An exact, picture-free copy of the listing is required.

INPUT DATA START

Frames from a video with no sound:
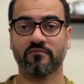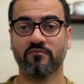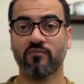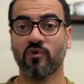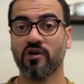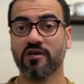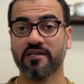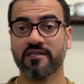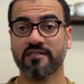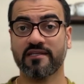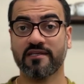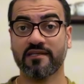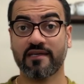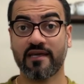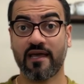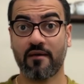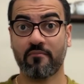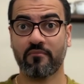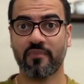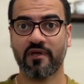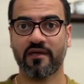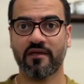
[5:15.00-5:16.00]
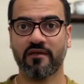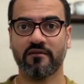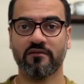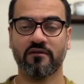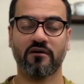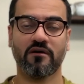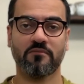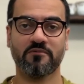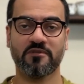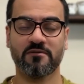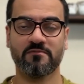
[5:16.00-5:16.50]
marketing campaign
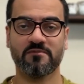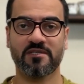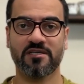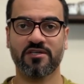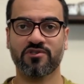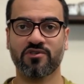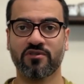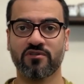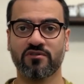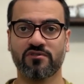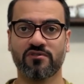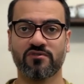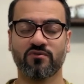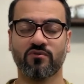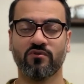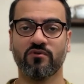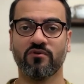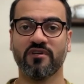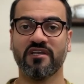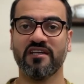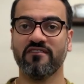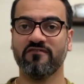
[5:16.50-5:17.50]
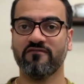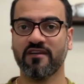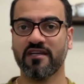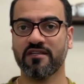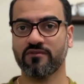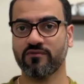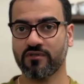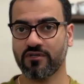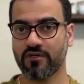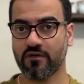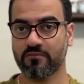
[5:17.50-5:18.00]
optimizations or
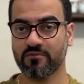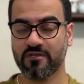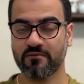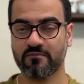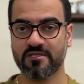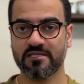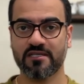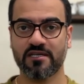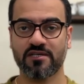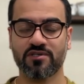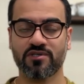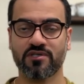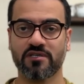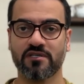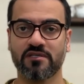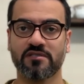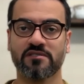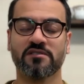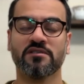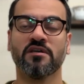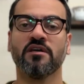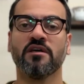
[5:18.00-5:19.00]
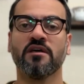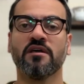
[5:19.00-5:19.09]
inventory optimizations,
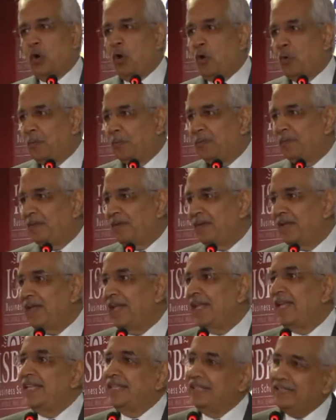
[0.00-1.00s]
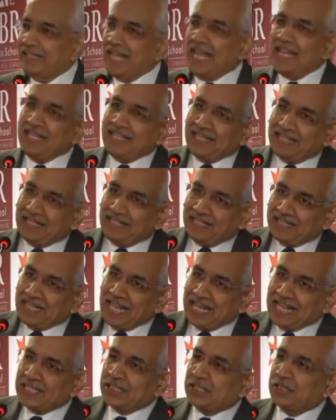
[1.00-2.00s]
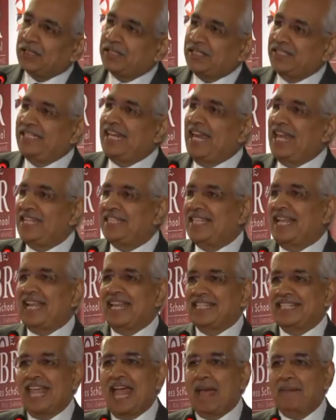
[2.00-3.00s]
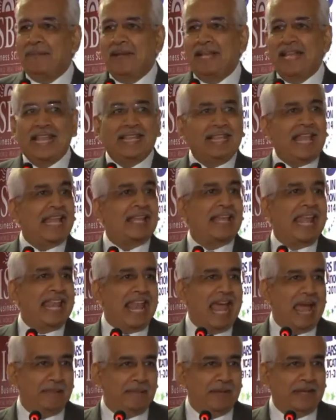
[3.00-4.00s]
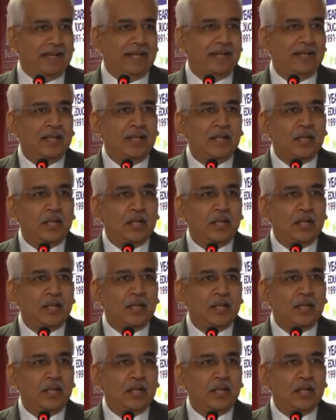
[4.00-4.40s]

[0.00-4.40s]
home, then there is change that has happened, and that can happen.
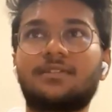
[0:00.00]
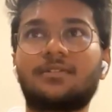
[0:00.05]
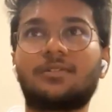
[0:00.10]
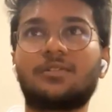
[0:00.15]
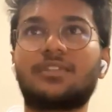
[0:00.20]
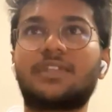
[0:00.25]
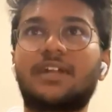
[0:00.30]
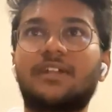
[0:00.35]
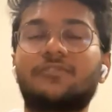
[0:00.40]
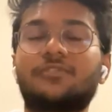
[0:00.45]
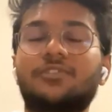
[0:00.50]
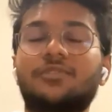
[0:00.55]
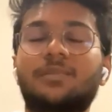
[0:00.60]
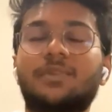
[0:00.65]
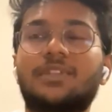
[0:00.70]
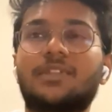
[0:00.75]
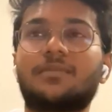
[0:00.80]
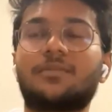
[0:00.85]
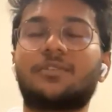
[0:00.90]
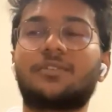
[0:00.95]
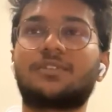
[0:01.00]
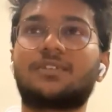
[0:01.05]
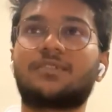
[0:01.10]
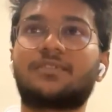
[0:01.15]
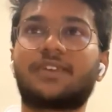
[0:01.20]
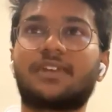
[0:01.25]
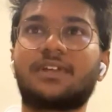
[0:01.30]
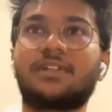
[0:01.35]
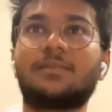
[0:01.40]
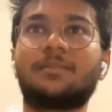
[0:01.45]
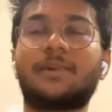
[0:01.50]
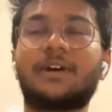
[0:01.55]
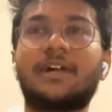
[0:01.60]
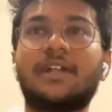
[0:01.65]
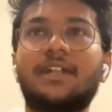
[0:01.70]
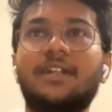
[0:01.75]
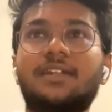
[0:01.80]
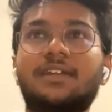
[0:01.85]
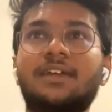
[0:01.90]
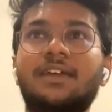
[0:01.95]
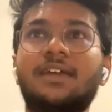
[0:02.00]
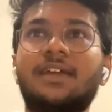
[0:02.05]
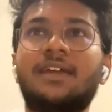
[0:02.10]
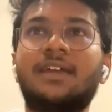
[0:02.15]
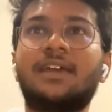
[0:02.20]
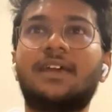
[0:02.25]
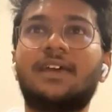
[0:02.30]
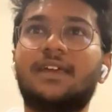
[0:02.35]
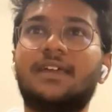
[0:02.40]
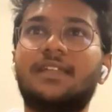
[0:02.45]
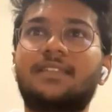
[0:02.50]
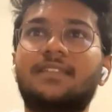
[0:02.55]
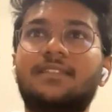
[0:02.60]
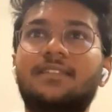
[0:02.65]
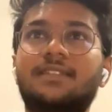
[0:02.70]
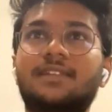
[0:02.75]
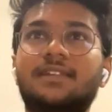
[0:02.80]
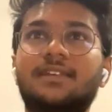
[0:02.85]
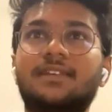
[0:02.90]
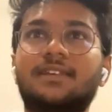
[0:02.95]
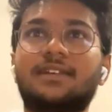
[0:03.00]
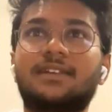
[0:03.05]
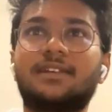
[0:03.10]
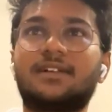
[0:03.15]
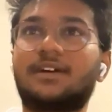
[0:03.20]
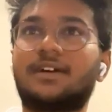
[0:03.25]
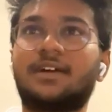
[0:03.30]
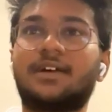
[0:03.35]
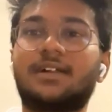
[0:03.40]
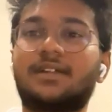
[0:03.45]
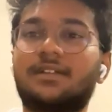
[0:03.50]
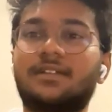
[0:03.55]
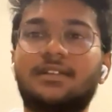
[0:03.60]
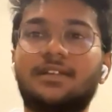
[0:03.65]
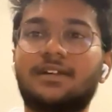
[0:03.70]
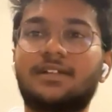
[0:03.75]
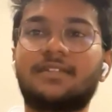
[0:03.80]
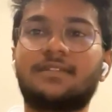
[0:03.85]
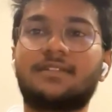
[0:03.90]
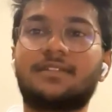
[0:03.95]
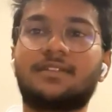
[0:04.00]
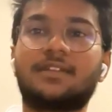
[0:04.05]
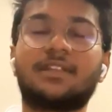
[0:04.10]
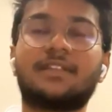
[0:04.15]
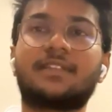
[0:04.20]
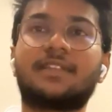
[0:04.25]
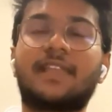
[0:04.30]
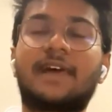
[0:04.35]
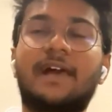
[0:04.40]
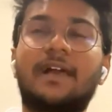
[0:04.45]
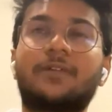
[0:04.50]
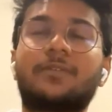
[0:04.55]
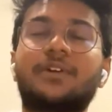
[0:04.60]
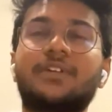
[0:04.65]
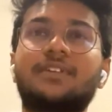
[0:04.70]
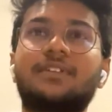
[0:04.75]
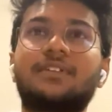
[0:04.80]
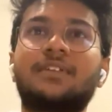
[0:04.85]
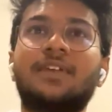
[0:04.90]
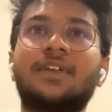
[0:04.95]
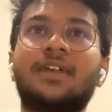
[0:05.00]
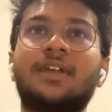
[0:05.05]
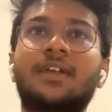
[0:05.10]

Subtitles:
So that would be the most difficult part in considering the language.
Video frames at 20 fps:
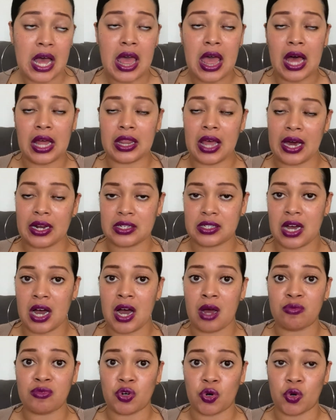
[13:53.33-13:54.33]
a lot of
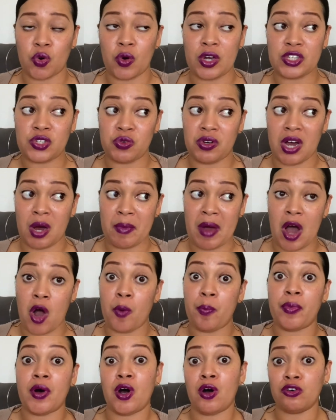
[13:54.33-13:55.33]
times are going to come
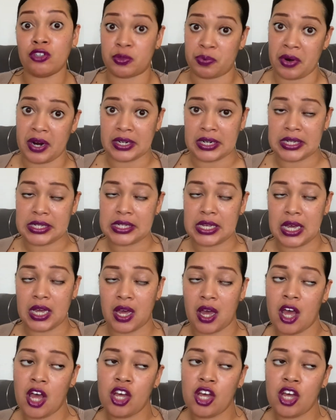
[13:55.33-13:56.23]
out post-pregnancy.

INPUT DATA END

*EXERCISE RESPONSE*.
Frames from a video with no sound:
[5:15.00-5:16.00]
[5:16.00-5:16.50]
marketing campaign
[5:16.50-5:17.50]
[5:17.50-5:18.00]
optimizations or
[5:18.00-5:19.00]
[5:19.00-5:19.09]
inventory optimizations,
[0.00-1.00s]
[1.00-2.00s]
[2.00-3.00s]
[3.00-4.00s]
[4.00-4.40s]

[0.00-4.40s]
home, then there is change that has happened, and that can happen.
[0:00.00]
[0:00.05]
[0:00.10]
[0:00.15]
[0:00.20]
[0:00.25]
[0:00.30]
[0:00.35]
[0:00.40]
[0:00.45]
[0:00.50]
[0:00.55]
[0:00.60]
[0:00.65]
[0:00.70]
[0:00.75]
[0:00.80]
[0:00.85]
[0:00.90]
[0:00.95]
[0:01.00]
[0:01.05]
[0:01.10]
[0:01.15]
[0:01.20]
[0:01.25]
[0:01.30]
[0:01.35]
[0:01.40]
[0:01.45]
[0:01.50]
[0:01.55]
[0:01.60]
[0:01.65]
[0:01.70]
[0:01.75]
[0:01.80]
[0:01.85]
[0:01.90]
[0:01.95]
[0:02.00]
[0:02.05]
[0:02.10]
[0:02.15]
[0:02.20]
[0:02.25]
[0:02.30]
[0:02.35]
[0:02.40]
[0:02.45]
[0:02.50]
[0:02.55]
[0:02.60]
[0:02.65]
[0:02.70]
[0:02.75]
[0:02.80]
[0:02.85]
[0:02.90]
[0:02.95]
[0:03.00]
[0:03.05]
[0:03.10]
[0:03.15]
[0:03.20]
[0:03.25]
[0:03.30]
[0:03.35]
[0:03.40]
[0:03.45]
[0:03.50]
[0:03.55]
[0:03.60]
[0:03.65]
[0:03.70]
[0:03.75]
[0:03.80]
[0:03.85]
[0:03.90]
[0:03.95]
[0:04.00]
[0:04.05]
[0:04.10]
[0:04.15]
[0:04.20]
[0:04.25]
[0:04.30]
[0:04.35]
[0:04.40]
[0:04.45]
[0:04.50]
[0:04.55]
[0:04.60]
[0:04.65]
[0:04.70]
[0:04.75]
[0:04.80]
[0:04.85]
[0:04.90]
[0:04.95]
[0:05.00]
[0:05.05]
[0:05.10]

Subtitles:
So that would be the most difficult part in considering the language.
Video frames at 20 fps:
[13:53.33-13:54.33]
a lot of
[13:54.33-13:55.33]
times are going to come
[13:55.33-13:56.23]
out post-pregnancy.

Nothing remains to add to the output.